Langsung ke konten utama

1. Agama dan Falsafah Pancasila

 

Pengantar

      Perkumpulan Pengembang Pendidikan Interreligius pada tahun 2023-2024 telah menyiapakan konsep buku 'Pendidikan Agama Berwawasan Pancasila yang diharapkan dapat menjadi sumber inspirasi bagi para guru pendidikan agama dengan melakukan pengayaan atas materi yang sudah ditentukan.

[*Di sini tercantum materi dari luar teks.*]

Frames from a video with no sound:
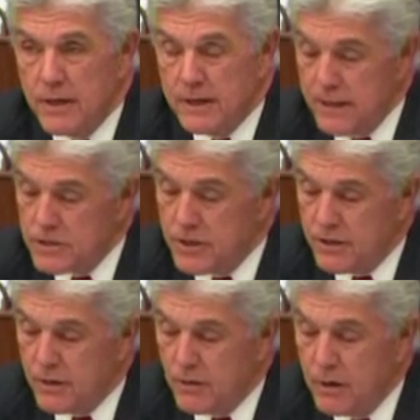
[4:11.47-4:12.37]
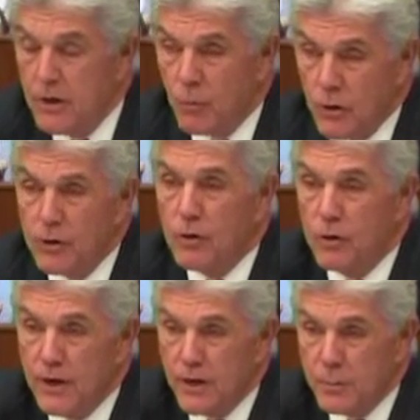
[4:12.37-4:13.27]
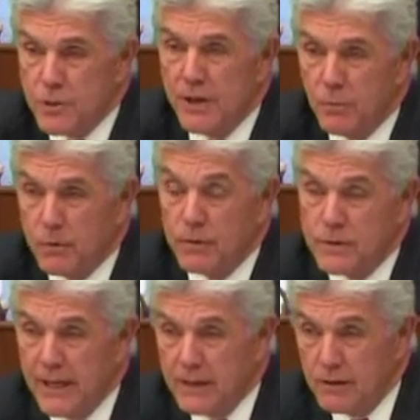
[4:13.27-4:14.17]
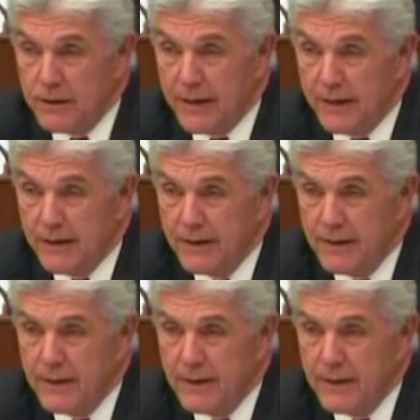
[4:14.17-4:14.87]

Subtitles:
And he said, no, we're going to go 100%. We're going to take a look at it.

Buku ini juga dapat digunakan guru mata pelajaran lain yang hendak memperkuat pendidikan karakter. 

      Sebagai sumber inspirasi, buku ini dimuka dengan tulisan-tulisan yang memperkuat pengetahuan dan wawasan yang diharapkan memotivasi dan memberi keyakinan tentang pentingnya pendidikan agama berwawasan Pancasila bagi generasi muda Indonesia. 

      Bagian ini adalah tulisan bagian 1. Selamat membaca. 

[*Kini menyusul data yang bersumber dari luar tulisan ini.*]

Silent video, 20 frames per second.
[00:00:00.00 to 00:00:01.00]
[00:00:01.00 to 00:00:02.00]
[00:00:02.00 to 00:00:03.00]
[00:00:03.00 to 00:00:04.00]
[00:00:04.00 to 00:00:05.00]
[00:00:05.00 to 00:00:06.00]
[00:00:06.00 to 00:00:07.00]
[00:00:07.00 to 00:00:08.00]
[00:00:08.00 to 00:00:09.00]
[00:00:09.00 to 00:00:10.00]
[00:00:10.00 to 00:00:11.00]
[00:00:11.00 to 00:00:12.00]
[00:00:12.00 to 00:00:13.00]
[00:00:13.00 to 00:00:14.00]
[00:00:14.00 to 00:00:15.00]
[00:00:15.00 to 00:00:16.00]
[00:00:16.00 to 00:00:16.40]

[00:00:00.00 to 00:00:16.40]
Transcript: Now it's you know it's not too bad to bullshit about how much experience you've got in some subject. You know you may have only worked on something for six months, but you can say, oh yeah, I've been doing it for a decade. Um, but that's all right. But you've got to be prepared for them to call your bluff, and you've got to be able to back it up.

Agama bagi bangsa Indonesia menjadi realitas yang menyatu dalam budaya. Ekspresi keagamaan dan ekspresi budaya saling berkelindan. Satu dimensi budaya  bangsa  nusantara  yang  sangat  jelas  dapat  kita  cermati adalah kuatnya kepercayaan pada Tuhan Yang Adi Kodrati, Sang Sumber Hidup. Kepercayaan ini mempengaruhi cara pandang tentang hidup pribadi, dalam hubungan dengan sesama manusia dan semua mahluk di muka bumi. Pada semua praktik hidup inilah nilai-nilai mengejawantah dan terus menerus dikomunikasikan dalam berbagai aktifitas.  

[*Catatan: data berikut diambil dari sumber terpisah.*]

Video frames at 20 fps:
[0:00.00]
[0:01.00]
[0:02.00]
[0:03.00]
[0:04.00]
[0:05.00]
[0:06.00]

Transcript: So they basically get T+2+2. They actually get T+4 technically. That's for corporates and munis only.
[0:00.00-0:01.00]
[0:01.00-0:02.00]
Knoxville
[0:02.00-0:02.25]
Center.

Hidup berbangsa dalam masyarakat yang beragam membutuhkan kesadaran untuk mengelola kesepakatan bersama dalam setiap aktivitas hidup sehari-hari.  Ketika terbentuk negara modern, para pendiri bangsa Indonesia berupaya menghadirkan kembali kesadaran budaya bangsa nusantara, dengan menggali nilai-nilai yang telah hidup untuk menjadi dasar kesepakatan bersama. Dengan dasar nilai yang sama, bangsa Indonesia memiliki kemudahan untuk saling berkomunikasi, berbagi dan saling mendukung, beradaptasi dan hidup bersama dalam beragam ekspresi budaya serta praktik keagamaan yang berbeda, dengan atau tanpa formalitas.

Para pendiri bangsa menghadirkan nilai-nilai yang menjadi prinsip untuk mengelola kehidupan bersama  dalam  rumusan-rumusan baru dalam kata yang diusulkan oleh Ir. Sukarno, yaitu Pancasila sebagai  pandangan hidup bangsa Indonesia. Dalam menghadapi berbagai tantangan kehidupan berbangsa dan bernegara, falsafah Pancasila berfungsi sebagai kacamata untuk menganalisis dan mengevaluasi apakah jalan hidup yang telah dilalui bangsa yang sangat majemuk ini masih terselenggara pada arah yang sesuai dengan jati diri dan cita-cita bersama.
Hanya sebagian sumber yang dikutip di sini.